##### Data for the task

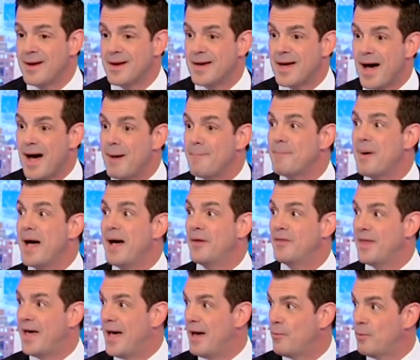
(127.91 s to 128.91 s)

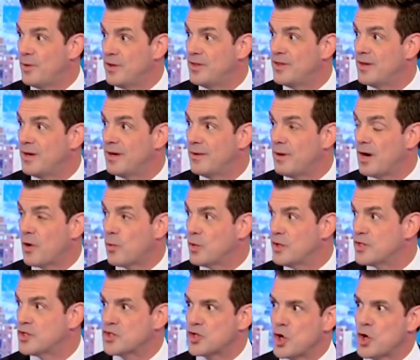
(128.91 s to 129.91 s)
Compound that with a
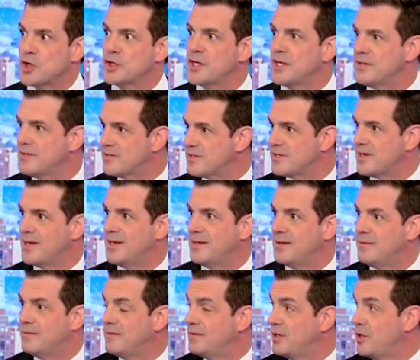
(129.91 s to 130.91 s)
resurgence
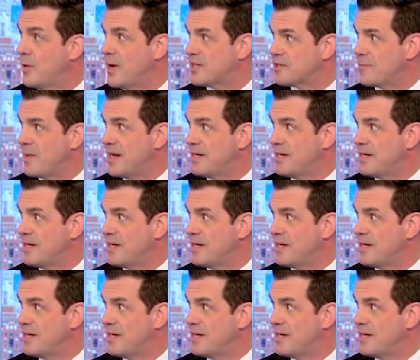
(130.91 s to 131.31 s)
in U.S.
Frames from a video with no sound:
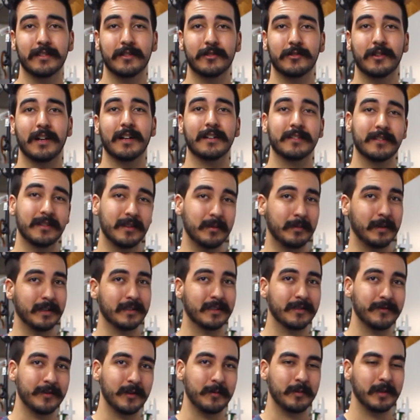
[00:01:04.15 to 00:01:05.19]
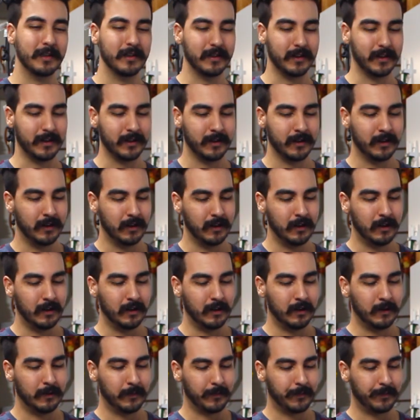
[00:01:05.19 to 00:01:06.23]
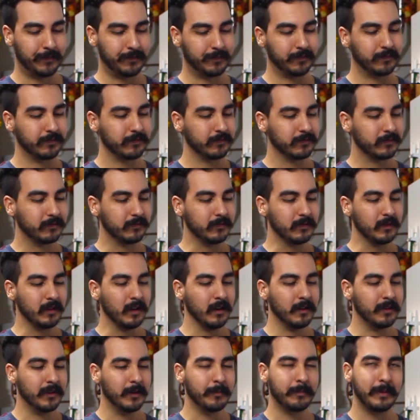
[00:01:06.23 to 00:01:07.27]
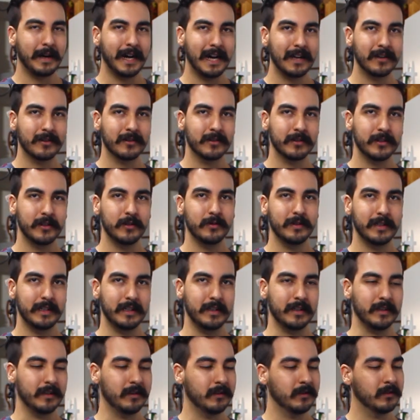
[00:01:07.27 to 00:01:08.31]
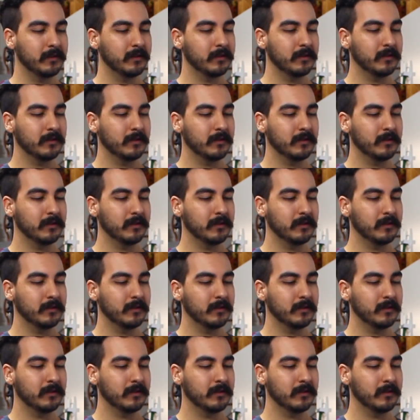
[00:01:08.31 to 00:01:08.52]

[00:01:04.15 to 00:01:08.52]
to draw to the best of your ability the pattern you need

##########

Which lines run from the one containing "[00:01:07.27 to 00:01:08.31]" to the end of the data above? Set down those lines exactly, and only those, without any pictures.

> **Completed exercise**:
[00:01:07.27 to 00:01:08.31]
[00:01:08.31 to 00:01:08.52]

[00:01:04.15 to 00:01:08.52]
to draw to the best of your ability the pattern you need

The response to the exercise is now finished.